MLLC vs. SDLC distinguishes between the machine learning lifecycle (MLLC) and the software development lifecycle (SDLC) by noting that software is:

“built based on the requirements provided during the first phase of SDLC. But in machine learning, a model is built based on a specific dataset […] [T]he underlying characteristics of the data might change and your models may not be giving the right result.”

Additionally, important distinctions in drift, maintenance, and monitoring between the two highlight the need for differences in documentation cadence and audience.

The preceding paragraphs discussed how documentation would be incorporated into the development process the first time an ML system is created. The upfront cost of setting up a documentation process is likely to be much more resource- and time-intensive than future updates because of the startup cost to unearth previously undocumented assumptions, integrate user-friendly tools to reduce friction for creating documentation, and train people to include this step into their workflows. However, these initial costs will no longer be present to update documentation after the initial investment. For parts of the documentation that may need more frequent changes (e.g., model, training, testing, etc.), ideally a shared process could be developed to make these updates semi-automatic (similar to Javadoc for the JAVA programming language or docstrings in Python). How and when to update documentation remains an open question of increasing importance since many models are continuously updated with new data. There is not yet consensus on what changes merit a documentation update and which portions of the documentation must be updated each time. To be clear, this statement is relevant to the ML documentation process that is distinct from the general software development lifecycle (SDLC) in many important ways. The discussion should be mindful to balance the time and resources required to produce the update with the actual value of the updated information to avoid creating a documentation process that is too daunting to maintain.

Note that much of the documentation process outlined can and should take place before a single line of code is written. However, the tenets expressed in the ABOUT ML Reference Document are applicable to organizations attempting to perform retrospective reviews of development in an effort to reverse-engineer a set of meaningful documents surrounding both the process and product. This is similar to the design phase of large-scale experiments and clinical trials, where the protocol, statistics plan, and case report form where data are collected are all designed before a single patient is enrolled. As the data is collected and the systems are built, there will likely be an iterative loop through some of these steps.
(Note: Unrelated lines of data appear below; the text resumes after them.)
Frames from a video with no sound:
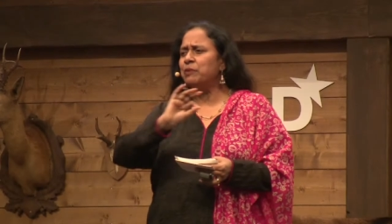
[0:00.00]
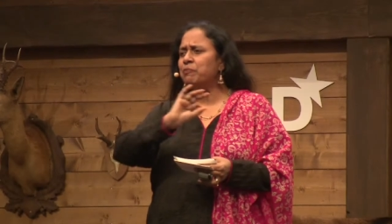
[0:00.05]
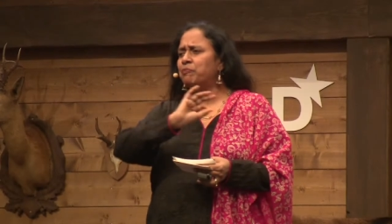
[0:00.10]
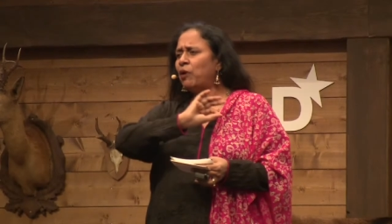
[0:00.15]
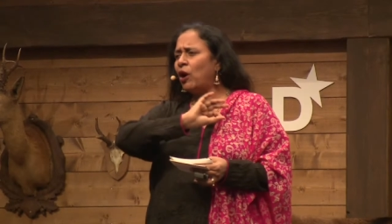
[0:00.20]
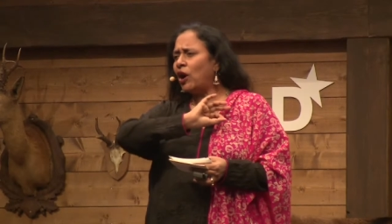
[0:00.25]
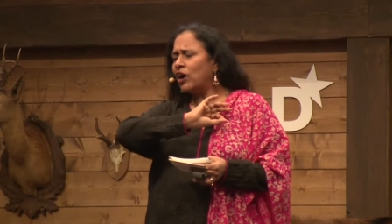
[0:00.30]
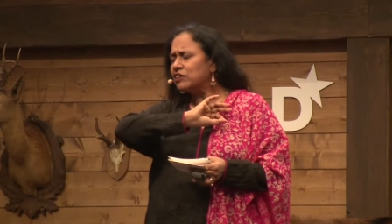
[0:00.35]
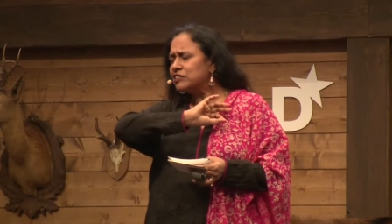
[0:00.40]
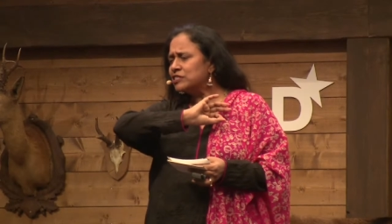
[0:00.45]

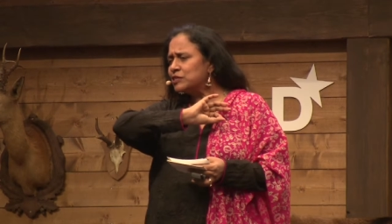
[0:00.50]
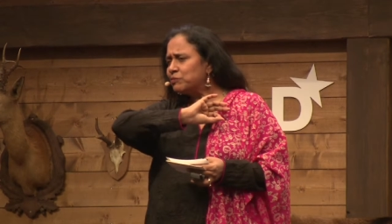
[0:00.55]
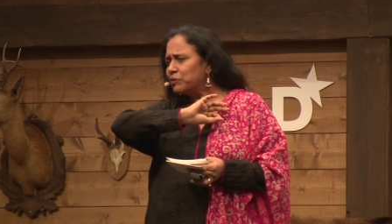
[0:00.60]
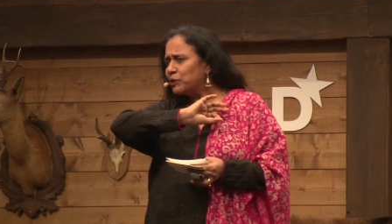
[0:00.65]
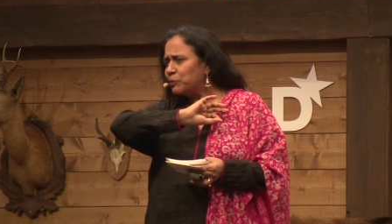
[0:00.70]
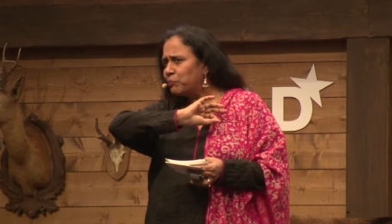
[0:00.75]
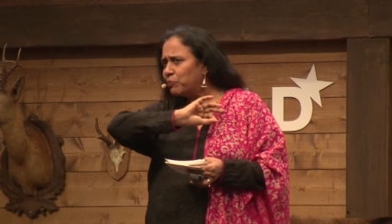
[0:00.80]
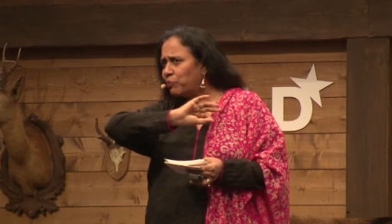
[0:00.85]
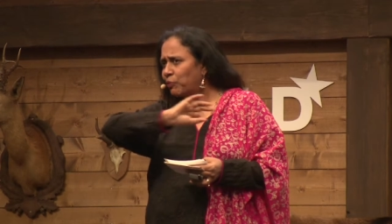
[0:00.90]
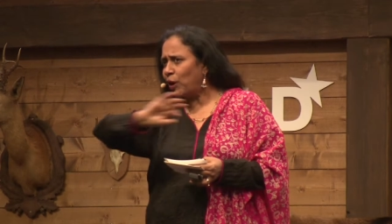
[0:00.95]
possible
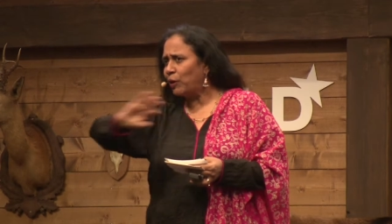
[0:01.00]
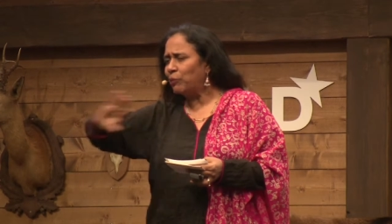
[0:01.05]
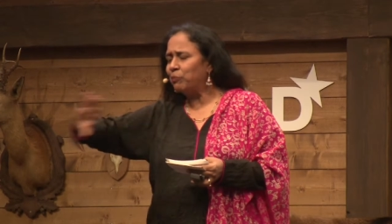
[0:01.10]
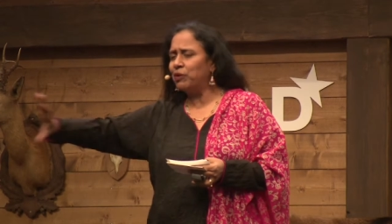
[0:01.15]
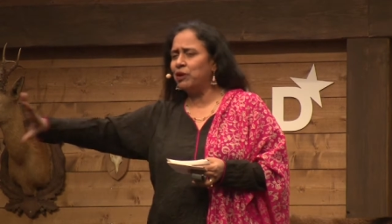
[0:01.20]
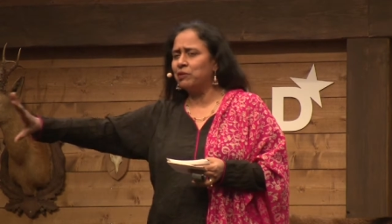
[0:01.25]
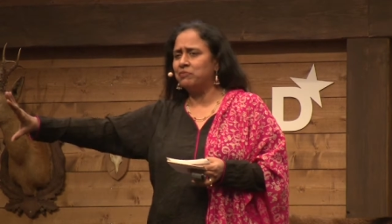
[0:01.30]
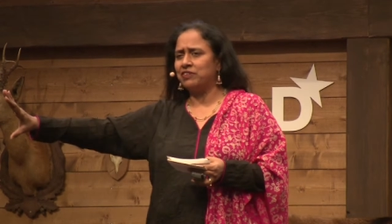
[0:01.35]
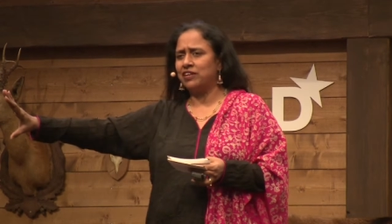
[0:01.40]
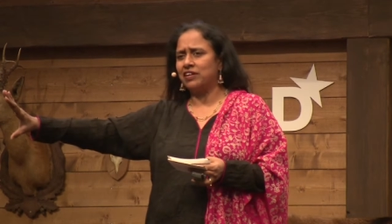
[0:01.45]

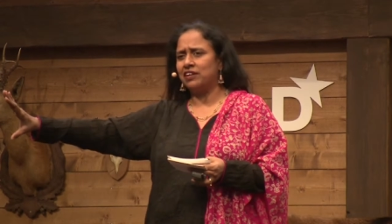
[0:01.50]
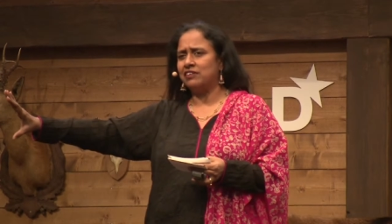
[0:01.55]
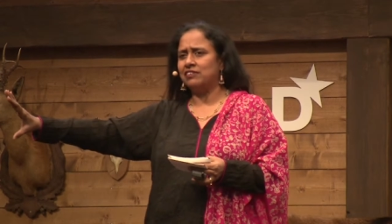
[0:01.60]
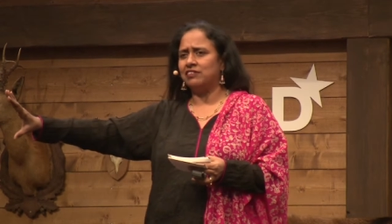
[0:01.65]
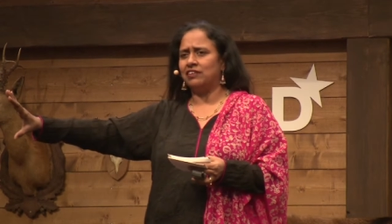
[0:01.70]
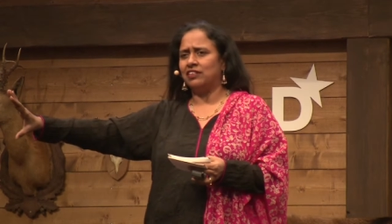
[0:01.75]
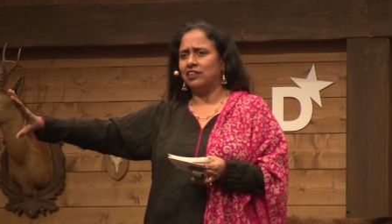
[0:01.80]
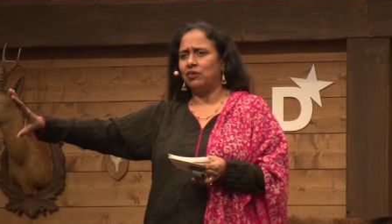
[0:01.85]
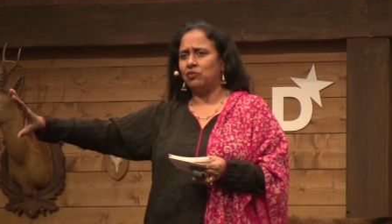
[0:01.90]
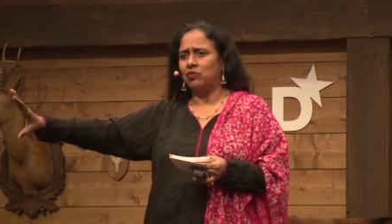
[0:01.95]
problem there is
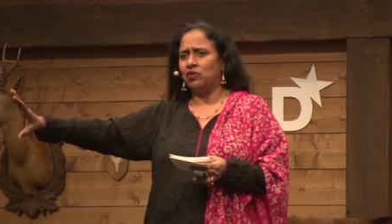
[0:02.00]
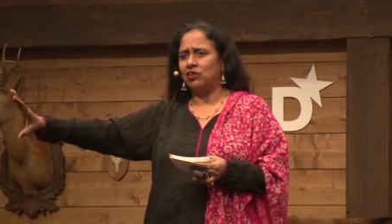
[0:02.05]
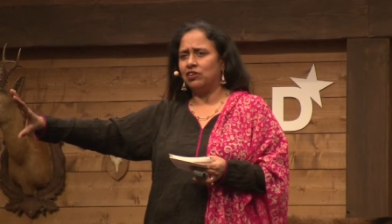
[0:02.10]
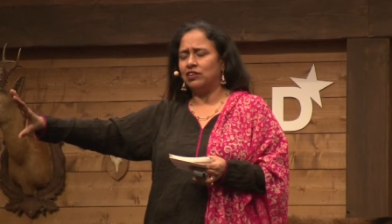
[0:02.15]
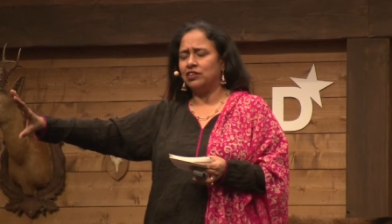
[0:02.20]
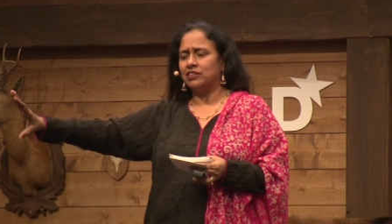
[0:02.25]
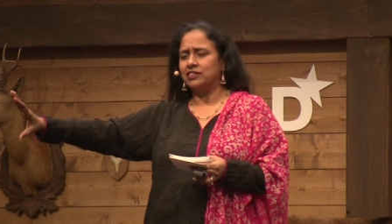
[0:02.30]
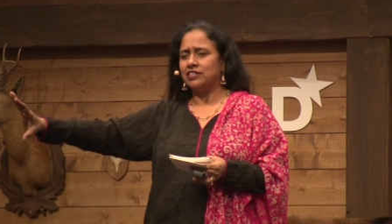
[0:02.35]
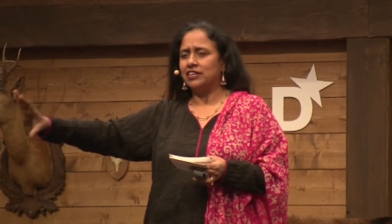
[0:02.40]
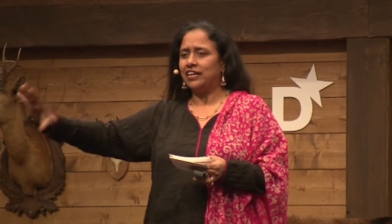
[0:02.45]
in the
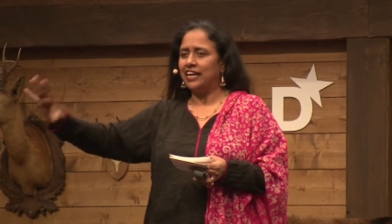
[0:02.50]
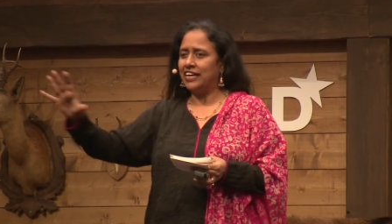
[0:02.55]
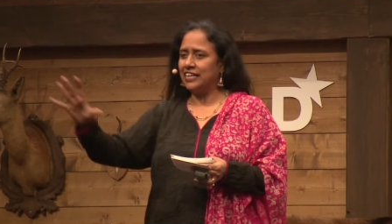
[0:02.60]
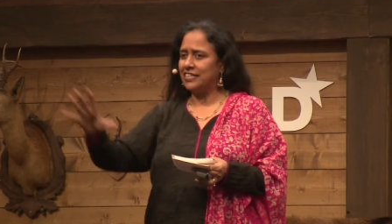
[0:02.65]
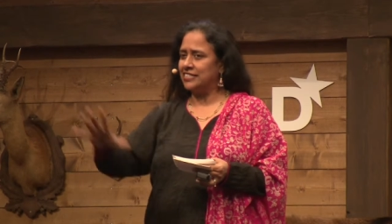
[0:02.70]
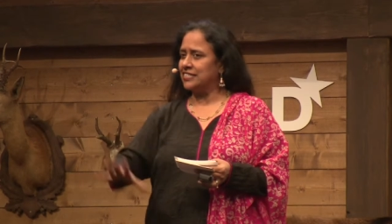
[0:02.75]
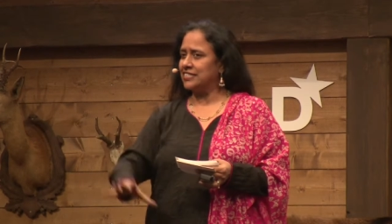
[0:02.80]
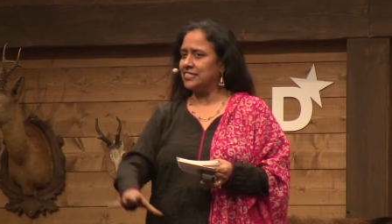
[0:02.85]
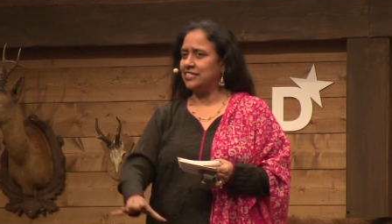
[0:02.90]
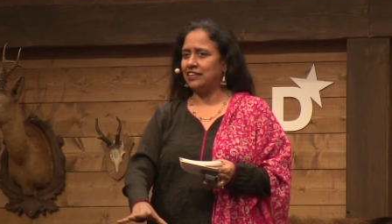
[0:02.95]
world
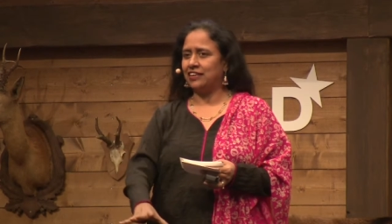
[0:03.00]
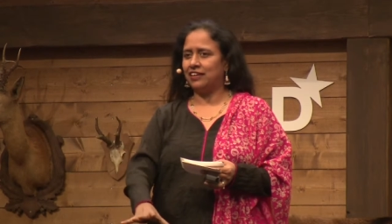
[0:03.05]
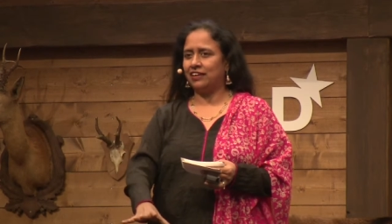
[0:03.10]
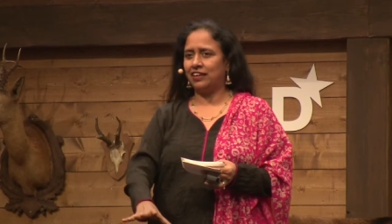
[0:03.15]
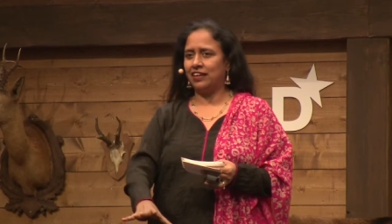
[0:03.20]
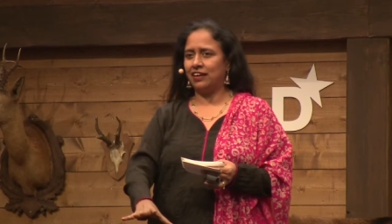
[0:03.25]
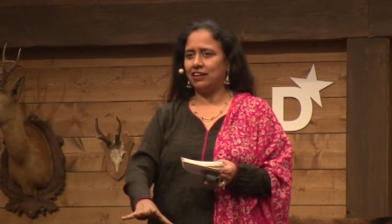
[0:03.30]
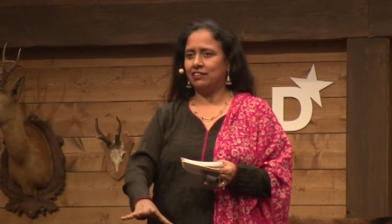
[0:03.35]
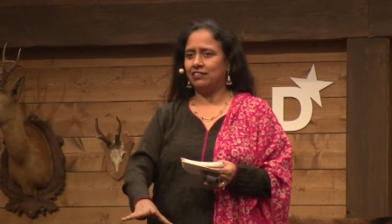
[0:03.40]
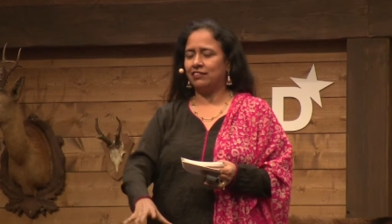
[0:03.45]
exists in India.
The first iteration through the thought process captures intent. To prompt the ethical reflection that is integral for the documentation process, answering an initial set of questions should take place before any product or feature is built. The next iteration through the thought process captures reality and forces consideration of real-world constraints. While certain detailed sections in the datasets and system phases may not be possible to answer before the datasets are collected or the systems are built, documentation must be built into the entire ML lifecycle from start to finish and cannot simply be added at the end. Future versions of ABOUT ML will aim to include a section with details on how to implement a documentation process.